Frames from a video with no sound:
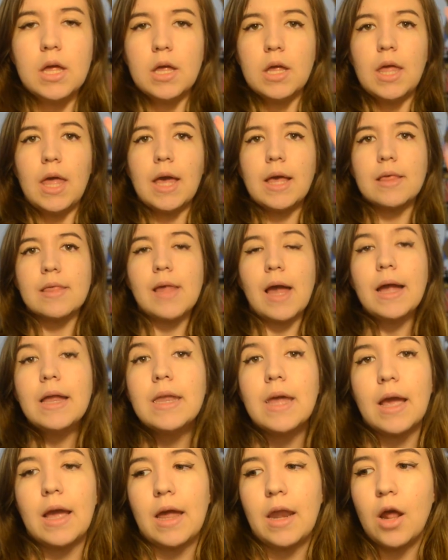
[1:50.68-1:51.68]

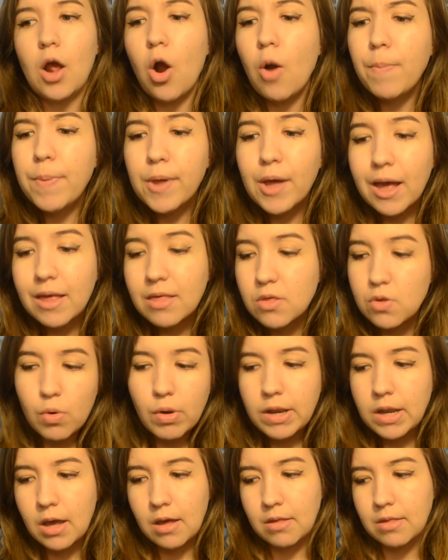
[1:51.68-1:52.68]
exciting, and I hope you guys
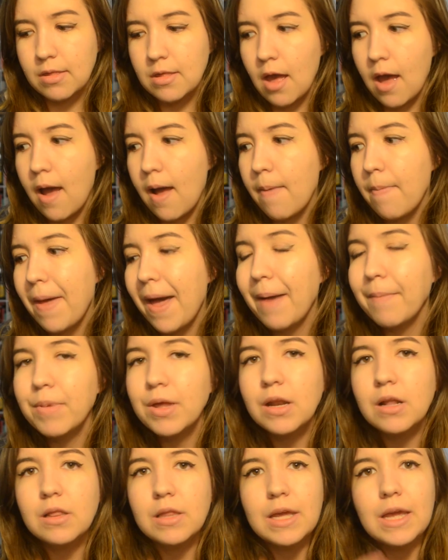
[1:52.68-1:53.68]
join us. I'm
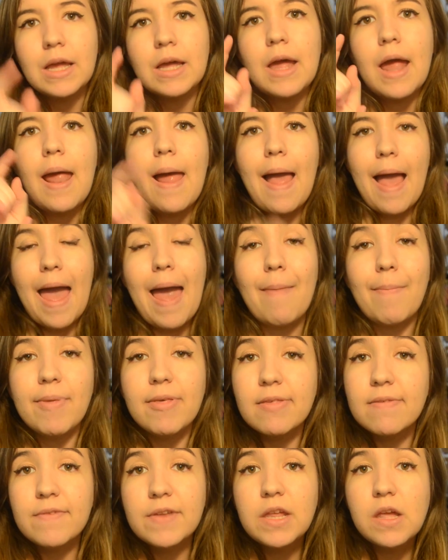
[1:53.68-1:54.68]
going to link
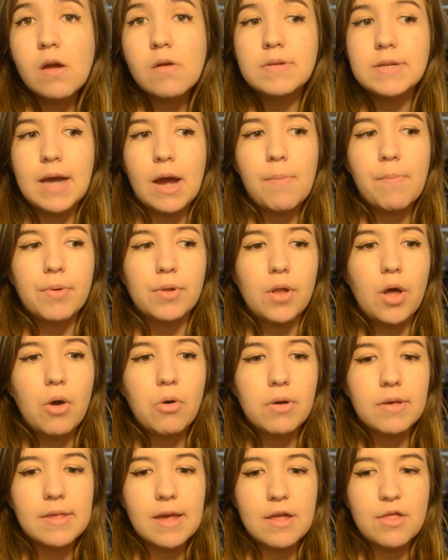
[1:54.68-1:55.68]
Emma's video down
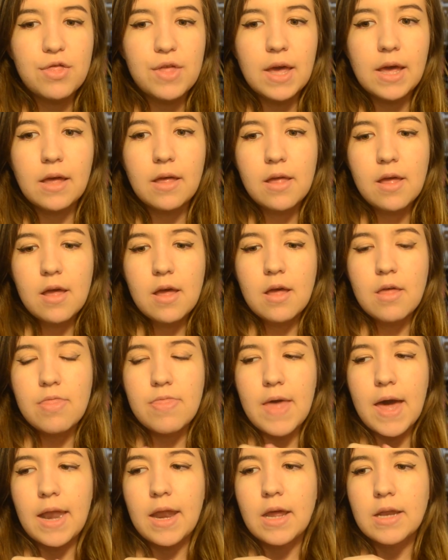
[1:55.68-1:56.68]
below because I think
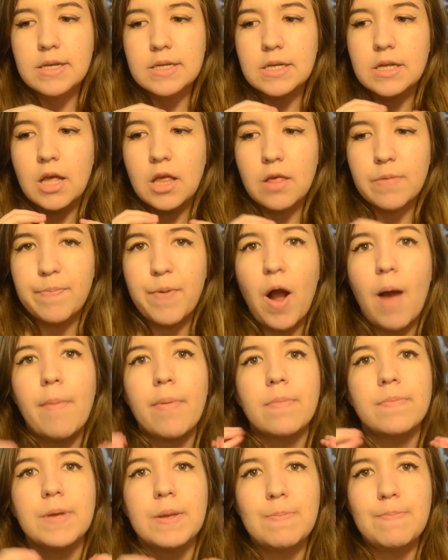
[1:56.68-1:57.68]
that it is
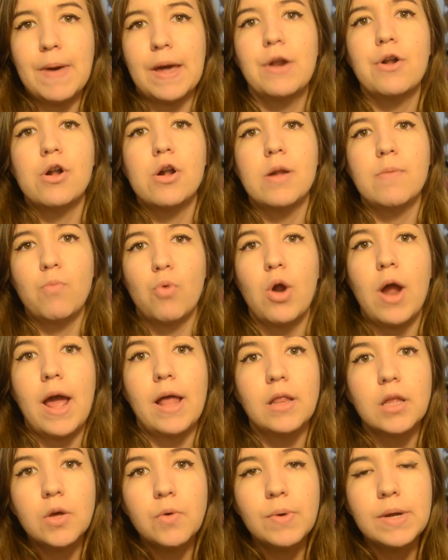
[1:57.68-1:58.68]
probably better and more
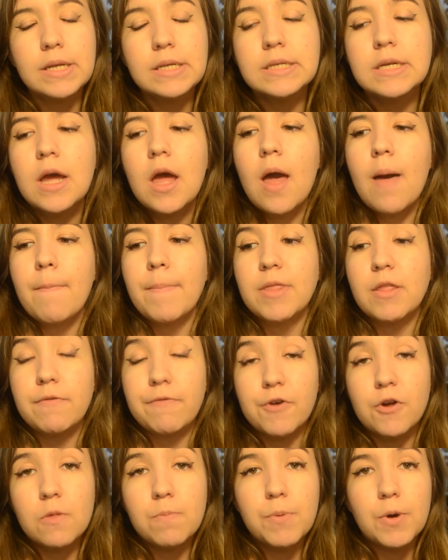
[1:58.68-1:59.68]
eloquent, but the
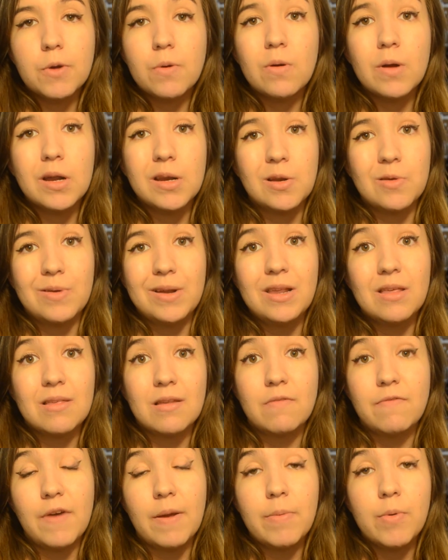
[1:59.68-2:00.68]
first book we're going to read is
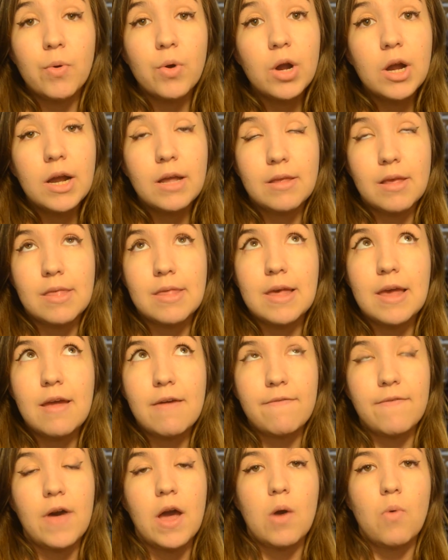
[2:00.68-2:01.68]
in February, and that's
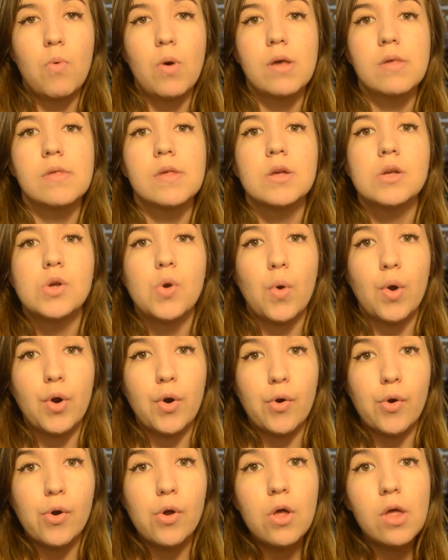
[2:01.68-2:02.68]
If I Was Your
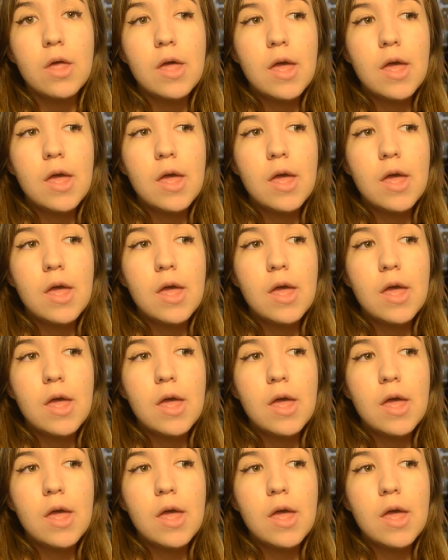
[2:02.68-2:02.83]
Girl,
• • •
→ THE PROBLEM: Would you output the data exactly, without any of its images?

→ TASK RESPONSE:
Frames from a video with no sound:
[1:50.68-1:51.68]

[1:51.68-1:52.68]
exciting, and I hope you guys
[1:52.68-1:53.68]
join us. I'm
[1:53.68-1:54.68]
going to link
[1:54.68-1:55.68]
Emma's video down
[1:55.68-1:56.68]
below because I think
[1:56.68-1:57.68]
that it is
[1:57.68-1:58.68]
probably better and more
[1:58.68-1:59.68]
eloquent, but the
[1:59.68-2:00.68]
first book we're going to read is
[2:00.68-2:01.68]
in February, and that's
[2:01.68-2:02.68]
If I Was Your
[2:02.68-2:02.83]
Girl,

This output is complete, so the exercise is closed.